After the ’96 throat-clearing of the grimly themed Murder Ballads, Nick Cave produced two successive albums of somber, mournful songs departing steeply from the frenetic rock arrangements enlivening his earlier work with the Bad Seeds and the sonic terrorism of his previous group the Birthday Party. Cave famously opens ’97’s The Boatman’s Call by intoning “I don’t believe in an interventionist God,” and its ’01 follow-up No More Shall We Part is only marginally more dynamic than Boatman’s melancholy explorations. The albums provide some of the most beautiful songs in Cave’s catalog; but, they are lengthy and proceed at a funereal pace and make for draining listening experiences.

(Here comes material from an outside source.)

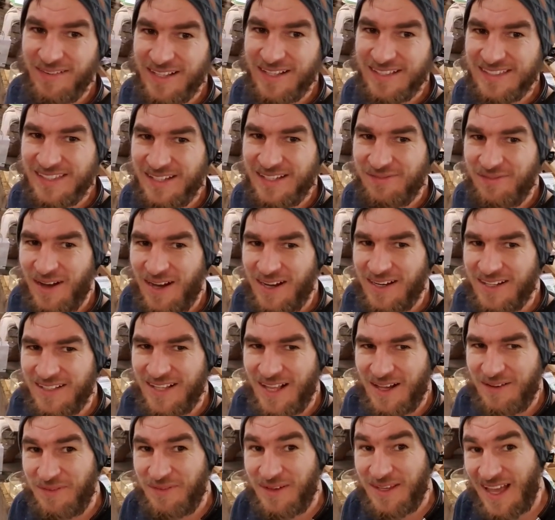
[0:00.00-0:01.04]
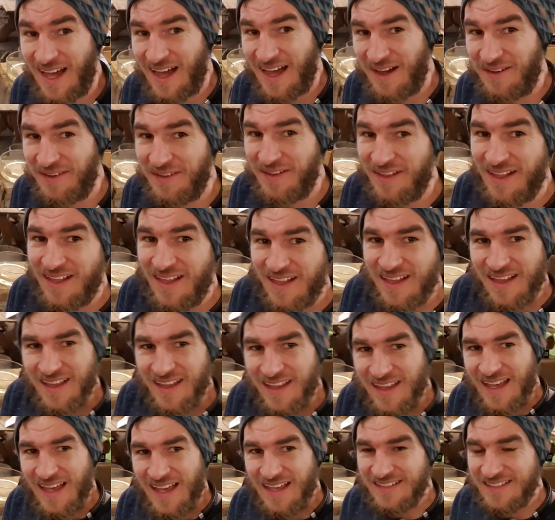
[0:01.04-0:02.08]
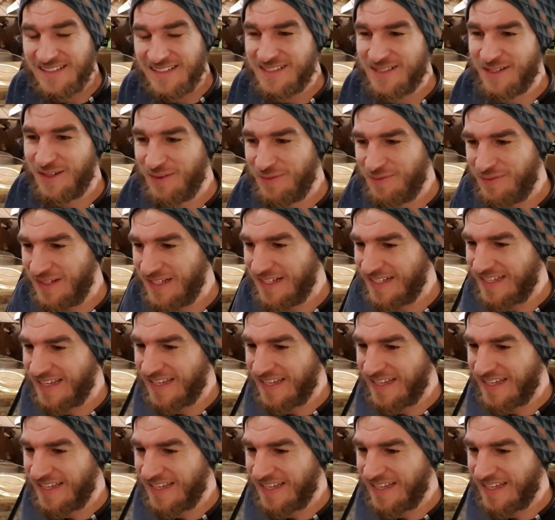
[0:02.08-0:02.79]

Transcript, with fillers: was gemacht habe. Ja, es ist so viel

On his twelfth studio LP with the Bad Seeds, Cave adjusted the formula. Nocturama retains the slow, earnest piano ballads but juxtaposes them with raucous, full-tilt rock numbers. This can be jarring, especially if not listening on vinyl; it is an unusual Aughts album in that its sequencing seems to have considered the side breaks of a phonograph record. Side one begins with three pieces reminiscent of No More Shall We Part. He Wants You is an aching account of a man who “is straight and he is true”; making it more aching is the benighted male certainty that his love alone is enough to sustain it for two. Right Out of Your Hand contains some of the album’s most vivid imagery (“airborne starlings circle/over the frozen fields”) and a protagonist as misguided as his predecessor; “Give a sucker an even break/he’ll lose it all every time,” Cave sings, before admitting that “you’ve got me eating/right out of your hand.” Bring It On follows, a duet with Chris Bailey of fellow Australian punk veterans the Saints that blossoms slowly into an impassioned arrangement unlike any that Cave attempted since the mid-’90s. Like much of Nocturama, it is emboldened by the fiery violin work of Warren Ellis. Even after flipping the record, side two’s opening cut Dead Man in My Bed is like a finger in a socket after the gentle evolution of side one. Its frantic, clattering sound sits awkwardly before the rest of side two, which is a mirror image of side one and whose highlight is another ballad of romantic loyalty, Rock of Gibraltar. The original double vinyl had a blank fourth side; side three is consumed by the 15-minute Babe, I’m on Fire, a breathless, demented rant echoing the fever pitch of Dead Man in My Bed yet three times as long. Boasting an outrageous 38 verses, it is a litany of bizarre characters from “the backyard abortionist” to “my mate Bill Gates,” all of whom exist only to concur with Cave’s crazed testimony of “babe, I’m on fire.” It is a novelty whose relegation to the vinyl’s side three makes it a de facto bonus track, but it is an exhilarating novelty that foreshadows the frenzied tone of Cave’s later Aughts work with the Bad Seeds and his side project Grinderman. Nocturama’s schizophrenic nature raised some hackles among Cave fans (perhaps including longtime Bad Seed guitarist Blixa Bargeld, who resigned after recording) and while it does scan less evenly than its two predecessors it is a more enjoyable listen.
Highlights: Right Out of Your Hand, He Wants You, Rock of Gibraltar, Bring It On
Sublime bit: 3:30-4:15 of Right Out of Your Hand, as Cave’s voice entwines with the Bad Seeds’ backing harmonies, his voice pitching up at 4:09.